=== Records for the task ===
== == ==

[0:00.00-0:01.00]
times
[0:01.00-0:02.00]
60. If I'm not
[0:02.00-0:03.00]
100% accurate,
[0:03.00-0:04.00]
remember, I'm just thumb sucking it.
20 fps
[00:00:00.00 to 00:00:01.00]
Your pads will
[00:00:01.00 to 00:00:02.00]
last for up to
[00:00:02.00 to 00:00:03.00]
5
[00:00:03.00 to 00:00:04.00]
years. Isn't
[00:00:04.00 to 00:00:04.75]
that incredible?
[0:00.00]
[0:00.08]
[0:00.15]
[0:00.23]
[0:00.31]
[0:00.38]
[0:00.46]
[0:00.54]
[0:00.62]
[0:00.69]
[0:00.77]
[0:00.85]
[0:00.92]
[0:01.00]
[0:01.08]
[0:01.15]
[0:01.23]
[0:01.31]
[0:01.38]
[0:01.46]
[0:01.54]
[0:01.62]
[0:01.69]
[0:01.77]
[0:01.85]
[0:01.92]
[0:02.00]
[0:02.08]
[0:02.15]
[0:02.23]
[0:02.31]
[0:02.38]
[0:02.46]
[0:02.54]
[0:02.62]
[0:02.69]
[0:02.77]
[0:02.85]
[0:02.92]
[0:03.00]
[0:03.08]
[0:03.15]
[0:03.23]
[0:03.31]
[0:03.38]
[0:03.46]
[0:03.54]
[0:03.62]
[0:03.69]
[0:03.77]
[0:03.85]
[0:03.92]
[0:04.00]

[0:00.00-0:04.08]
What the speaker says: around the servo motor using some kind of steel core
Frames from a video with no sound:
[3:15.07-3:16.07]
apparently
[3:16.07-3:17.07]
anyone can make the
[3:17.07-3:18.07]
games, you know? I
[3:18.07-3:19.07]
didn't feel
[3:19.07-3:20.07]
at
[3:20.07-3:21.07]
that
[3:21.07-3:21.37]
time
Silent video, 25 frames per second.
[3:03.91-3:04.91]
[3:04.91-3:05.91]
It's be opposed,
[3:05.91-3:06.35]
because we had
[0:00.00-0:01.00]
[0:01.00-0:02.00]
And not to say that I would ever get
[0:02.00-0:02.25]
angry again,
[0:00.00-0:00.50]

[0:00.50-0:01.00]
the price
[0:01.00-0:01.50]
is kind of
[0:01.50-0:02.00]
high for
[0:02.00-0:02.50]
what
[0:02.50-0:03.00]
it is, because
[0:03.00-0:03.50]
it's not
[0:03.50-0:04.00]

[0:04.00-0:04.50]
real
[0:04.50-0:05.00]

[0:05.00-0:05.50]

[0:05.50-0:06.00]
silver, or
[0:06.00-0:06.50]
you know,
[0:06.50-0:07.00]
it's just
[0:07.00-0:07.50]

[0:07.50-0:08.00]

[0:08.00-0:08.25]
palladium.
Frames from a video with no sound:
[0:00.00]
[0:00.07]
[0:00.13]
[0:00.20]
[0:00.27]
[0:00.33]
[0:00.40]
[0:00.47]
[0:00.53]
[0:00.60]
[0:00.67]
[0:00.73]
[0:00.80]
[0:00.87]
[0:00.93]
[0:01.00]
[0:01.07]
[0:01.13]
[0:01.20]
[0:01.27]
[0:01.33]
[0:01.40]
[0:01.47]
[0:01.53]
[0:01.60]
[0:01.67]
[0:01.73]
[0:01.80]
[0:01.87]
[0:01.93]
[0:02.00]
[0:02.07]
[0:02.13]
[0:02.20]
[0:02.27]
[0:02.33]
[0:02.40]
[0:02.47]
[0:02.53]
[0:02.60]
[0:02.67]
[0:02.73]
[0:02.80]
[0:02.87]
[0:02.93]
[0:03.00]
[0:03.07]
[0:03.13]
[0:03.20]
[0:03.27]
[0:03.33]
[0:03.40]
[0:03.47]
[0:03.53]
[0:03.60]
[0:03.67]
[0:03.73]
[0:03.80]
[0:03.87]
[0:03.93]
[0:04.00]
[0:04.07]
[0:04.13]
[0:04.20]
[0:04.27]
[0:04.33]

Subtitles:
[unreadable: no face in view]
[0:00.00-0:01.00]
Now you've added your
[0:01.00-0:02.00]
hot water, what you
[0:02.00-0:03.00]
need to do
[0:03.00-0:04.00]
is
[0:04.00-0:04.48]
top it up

== == ==

=== Exercise goal ===
Reproduce every entry shown above, precisely as it stands.

=== Answer for this exercise ===
[0:00.00-0:01.00]
times
[0:01.00-0:02.00]
60. If I'm not
[0:02.00-0:03.00]
100% accurate,
[0:03.00-0:04.00]
remember, I'm just thumb sucking it.
20 fps
[00:00:00.00 to 00:00:01.00]
Your pads will
[00:00:01.00 to 00:00:02.00]
last for up to
[00:00:02.00 to 00:00:03.00]
5
[00:00:03.00 to 00:00:04.00]
years. Isn't
[00:00:04.00 to 00:00:04.75]
that incredible?
[0:00.00]
[0:00.08]
[0:00.15]
[0:00.23]
[0:00.31]
[0:00.38]
[0:00.46]
[0:00.54]
[0:00.62]
[0:00.69]
[0:00.77]
[0:00.85]
[0:00.92]
[0:01.00]
[0:01.08]
[0:01.15]
[0:01.23]
[0:01.31]
[0:01.38]
[0:01.46]
[0:01.54]
[0:01.62]
[0:01.69]
[0:01.77]
[0:01.85]
[0:01.92]
[0:02.00]
[0:02.08]
[0:02.15]
[0:02.23]
[0:02.31]
[0:02.38]
[0:02.46]
[0:02.54]
[0:02.62]
[0:02.69]
[0:02.77]
[0:02.85]
[0:02.92]
[0:03.00]
[0:03.08]
[0:03.15]
[0:03.23]
[0:03.31]
[0:03.38]
[0:03.46]
[0:03.54]
[0:03.62]
[0:03.69]
[0:03.77]
[0:03.85]
[0:03.92]
[0:04.00]

[0:00.00-0:04.08]
What the speaker says: around the servo motor using some kind of steel core
Frames from a video with no sound:
[3:15.07-3:16.07]
apparently
[3:16.07-3:17.07]
anyone can make the
[3:17.07-3:18.07]
games, you know? I
[3:18.07-3:19.07]
didn't feel
[3:19.07-3:20.07]
at
[3:20.07-3:21.07]
that
[3:21.07-3:21.37]
time
Silent video, 25 frames per second.
[3:03.91-3:04.91]
[3:04.91-3:05.91]
It's be opposed,
[3:05.91-3:06.35]
because we had
[0:00.00-0:01.00]
[0:01.00-0:02.00]
And not to say that I would ever get
[0:02.00-0:02.25]
angry again,
[0:00.00-0:00.50]

[0:00.50-0:01.00]
the price
[0:01.00-0:01.50]
is kind of
[0:01.50-0:02.00]
high for
[0:02.00-0:02.50]
what
[0:02.50-0:03.00]
it is, because
[0:03.00-0:03.50]
it's not
[0:03.50-0:04.00]

[0:04.00-0:04.50]
real
[0:04.50-0:05.00]

[0:05.00-0:05.50]

[0:05.50-0:06.00]
silver, or
[0:06.00-0:06.50]
you know,
[0:06.50-0:07.00]
it's just
[0:07.00-0:07.50]

[0:07.50-0:08.00]

[0:08.00-0:08.25]
palladium.
Frames from a video with no sound:
[0:00.00]
[0:00.07]
[0:00.13]
[0:00.20]
[0:00.27]
[0:00.33]
[0:00.40]
[0:00.47]
[0:00.53]
[0:00.60]
[0:00.67]
[0:00.73]
[0:00.80]
[0:00.87]
[0:00.93]
[0:01.00]
[0:01.07]
[0:01.13]
[0:01.20]
[0:01.27]
[0:01.33]
[0:01.40]
[0:01.47]
[0:01.53]
[0:01.60]
[0:01.67]
[0:01.73]
[0:01.80]
[0:01.87]
[0:01.93]
[0:02.00]
[0:02.07]
[0:02.13]
[0:02.20]
[0:02.27]
[0:02.33]
[0:02.40]
[0:02.47]
[0:02.53]
[0:02.60]
[0:02.67]
[0:02.73]
[0:02.80]
[0:02.87]
[0:02.93]
[0:03.00]
[0:03.07]
[0:03.13]
[0:03.20]
[0:03.27]
[0:03.33]
[0:03.40]
[0:03.47]
[0:03.53]
[0:03.60]
[0:03.67]
[0:03.73]
[0:03.80]
[0:03.87]
[0:03.93]
[0:04.00]
[0:04.07]
[0:04.13]
[0:04.20]
[0:04.27]
[0:04.33]

Subtitles:
[unreadable: no face in view]
[0:00.00-0:01.00]
Now you've added your
[0:01.00-0:02.00]
hot water, what you
[0:02.00-0:03.00]
need to do
[0:03.00-0:04.00]
is
[0:04.00-0:04.48]
top it up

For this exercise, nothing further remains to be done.